§ THE PROBLEM
Please reproduce the listing below exactly, leaving out every picture.

§ DATA SECTION
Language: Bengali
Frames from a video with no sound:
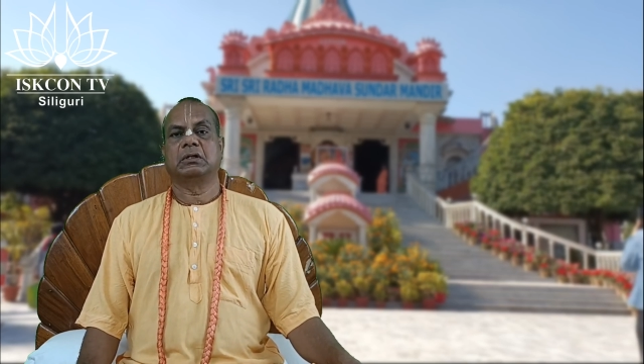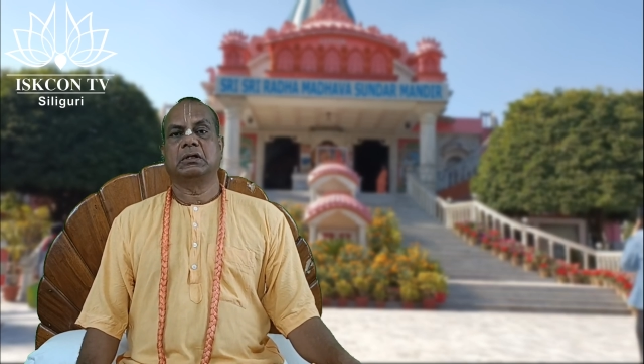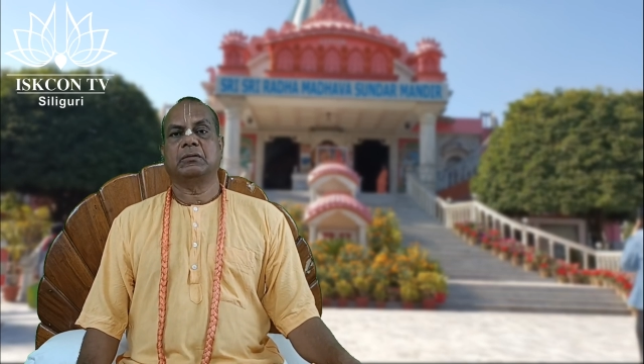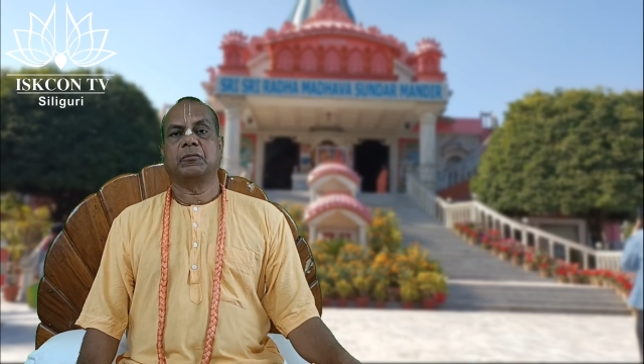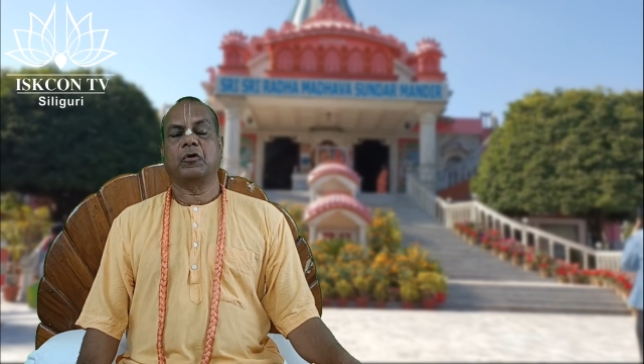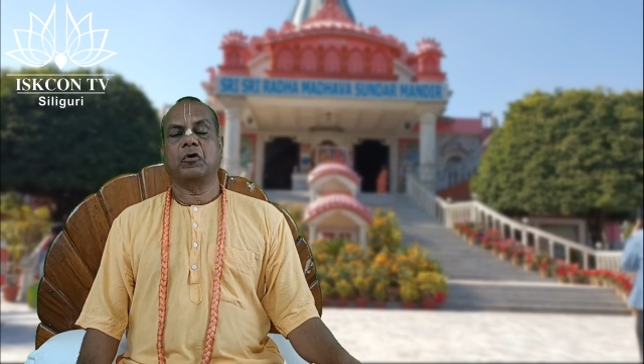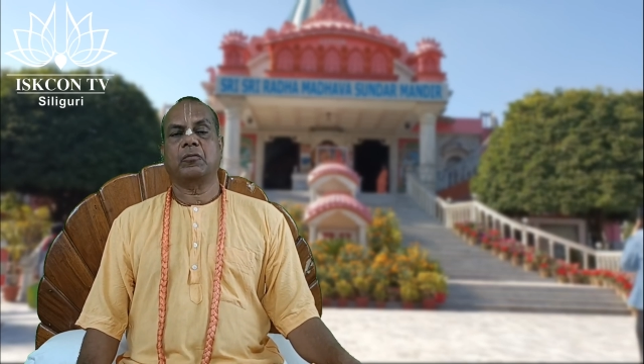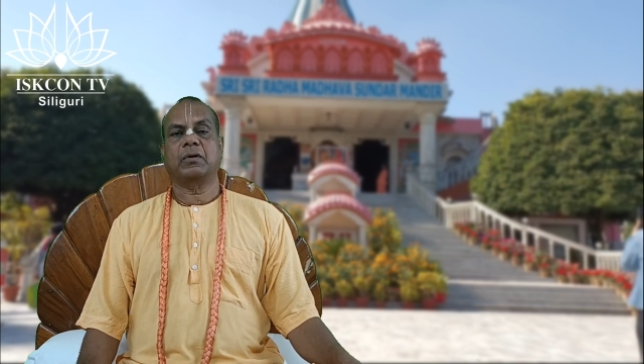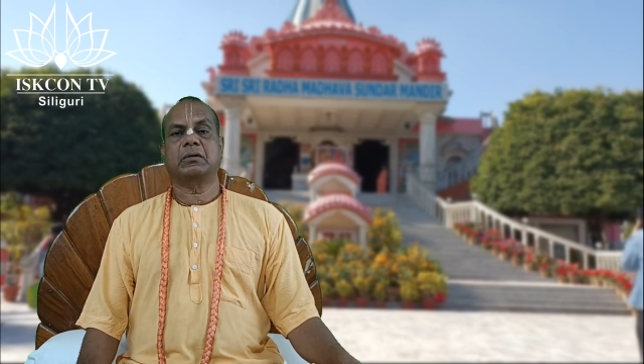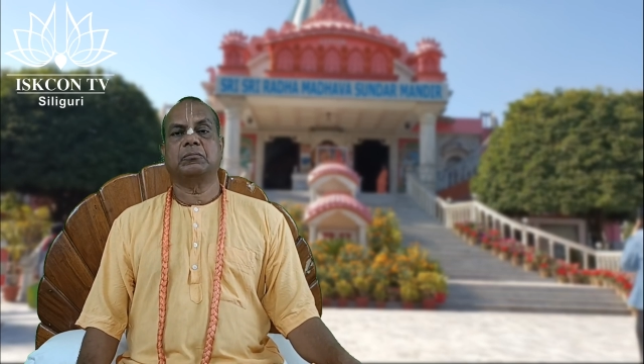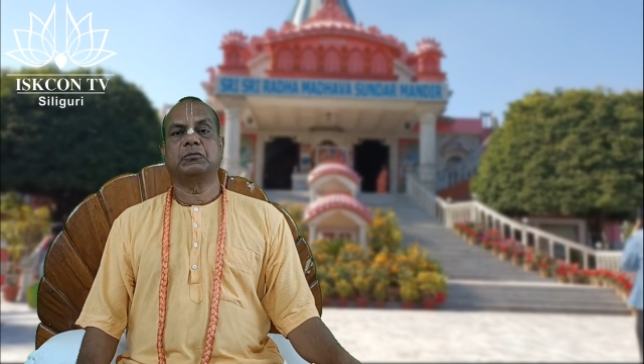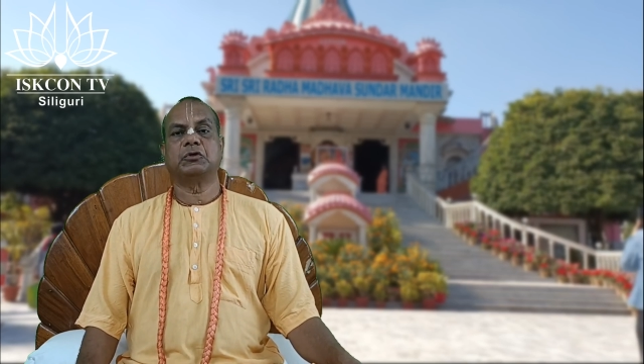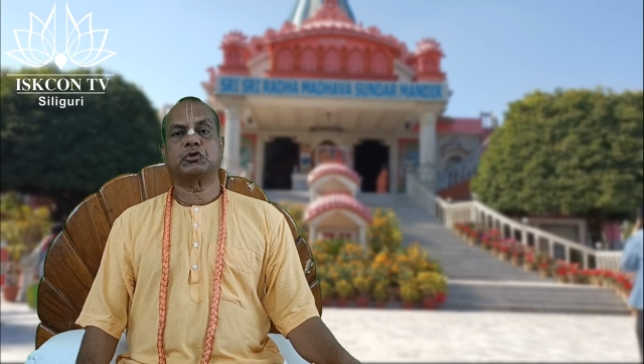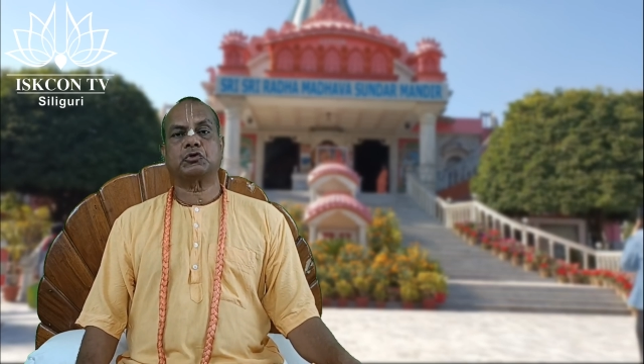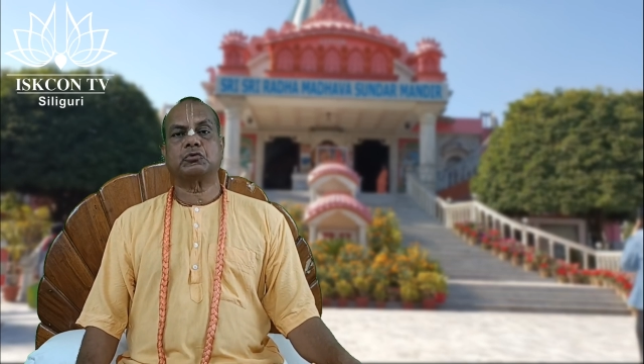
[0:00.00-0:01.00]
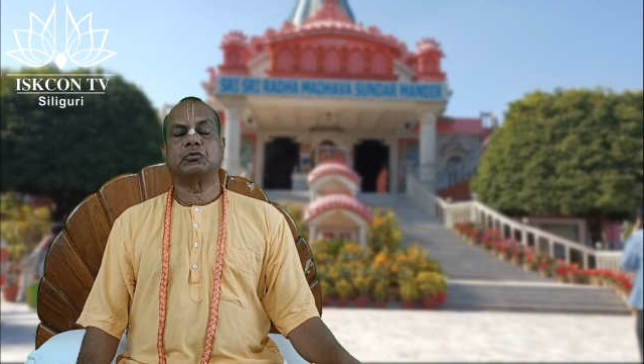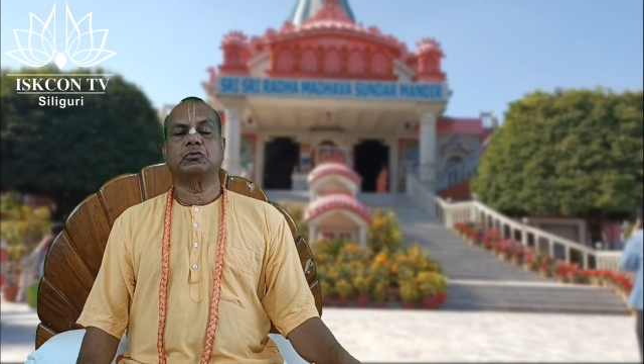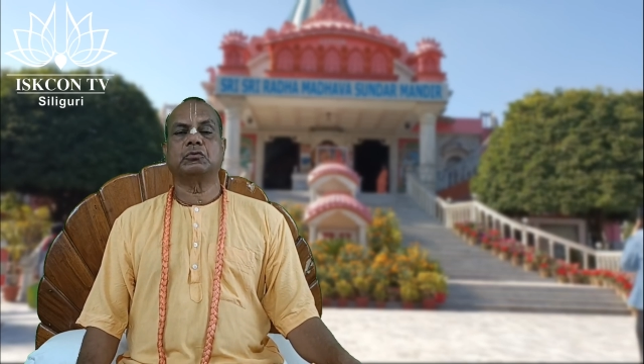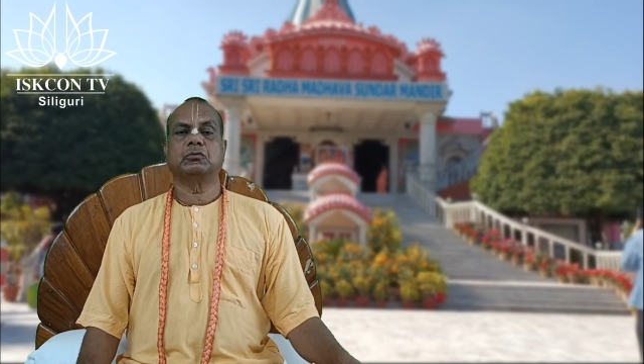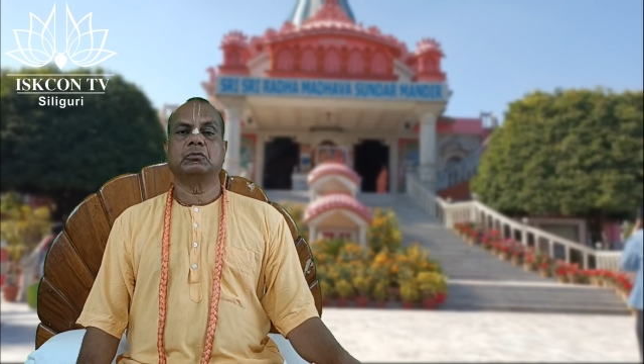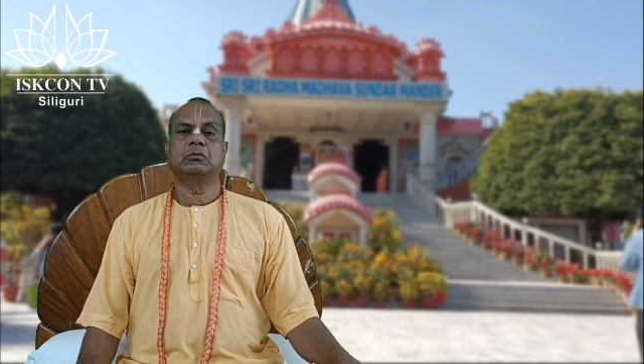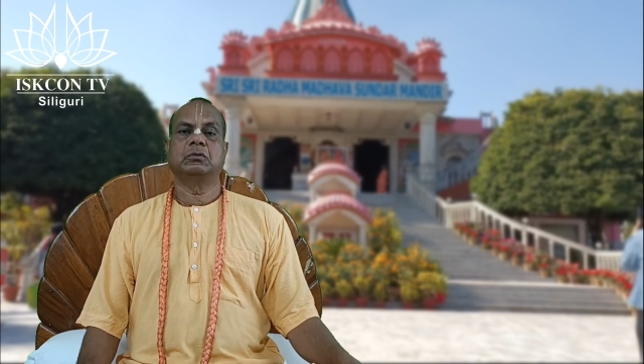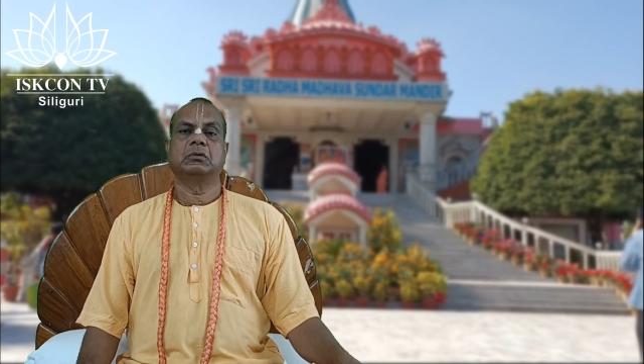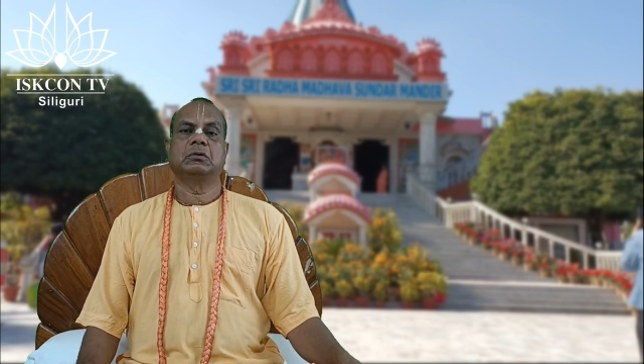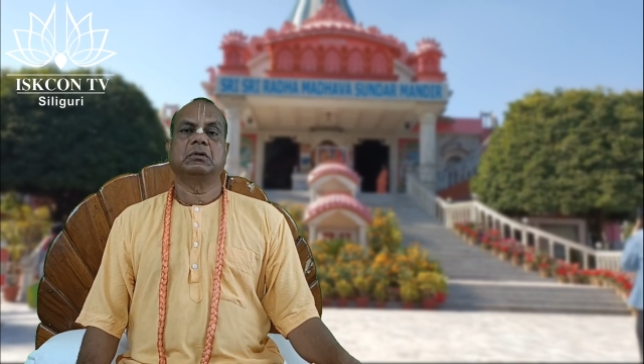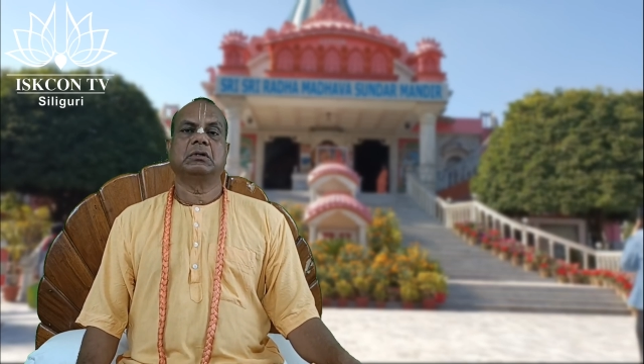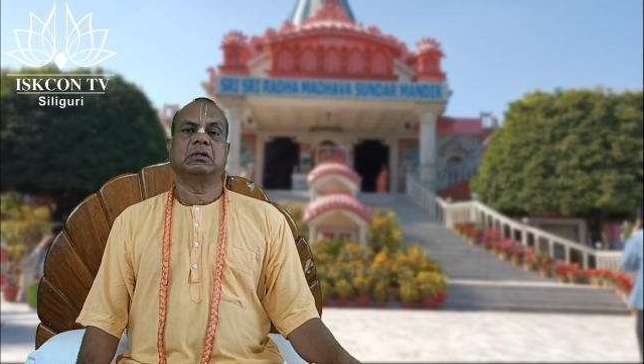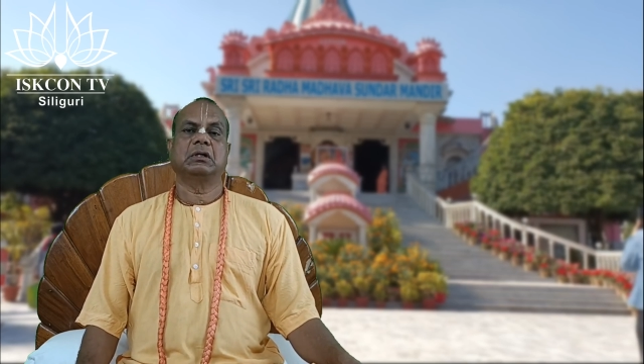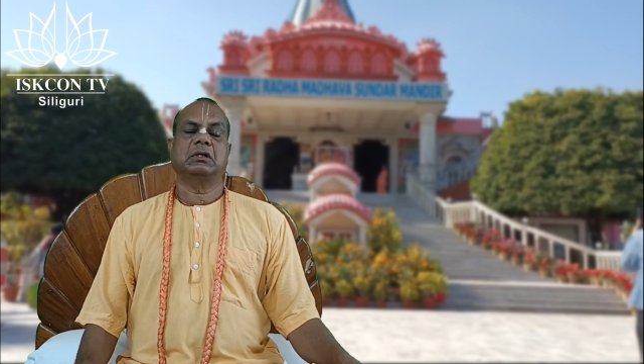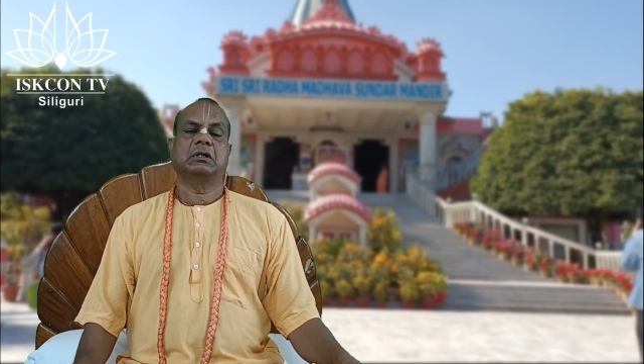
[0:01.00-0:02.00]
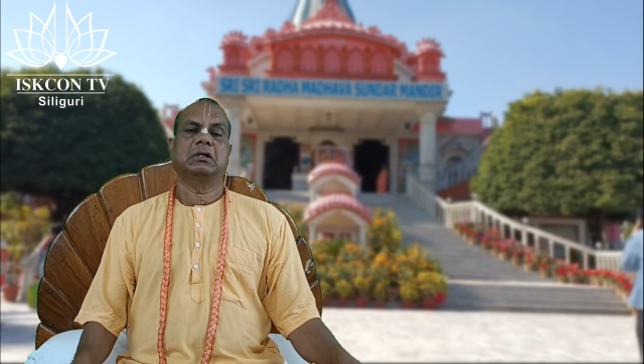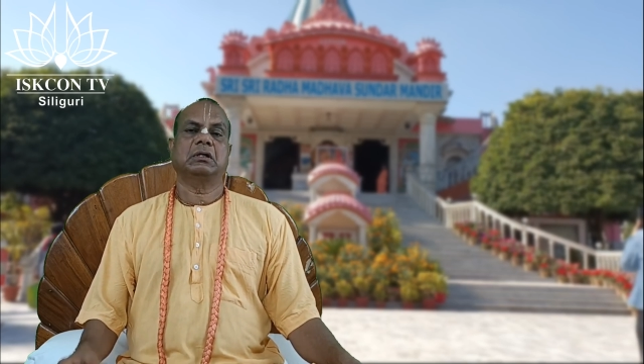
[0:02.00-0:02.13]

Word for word: এটা ভগবান বিষ্ণুকে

§ WRITTEN SOLUTION
Language: Bengali
Frames from a video with no sound:
[0:00.00-0:01.00]
[0:01.00-0:02.00]
[0:02.00-0:02.13]

Word for word: এটা ভগবান বিষ্ণুকে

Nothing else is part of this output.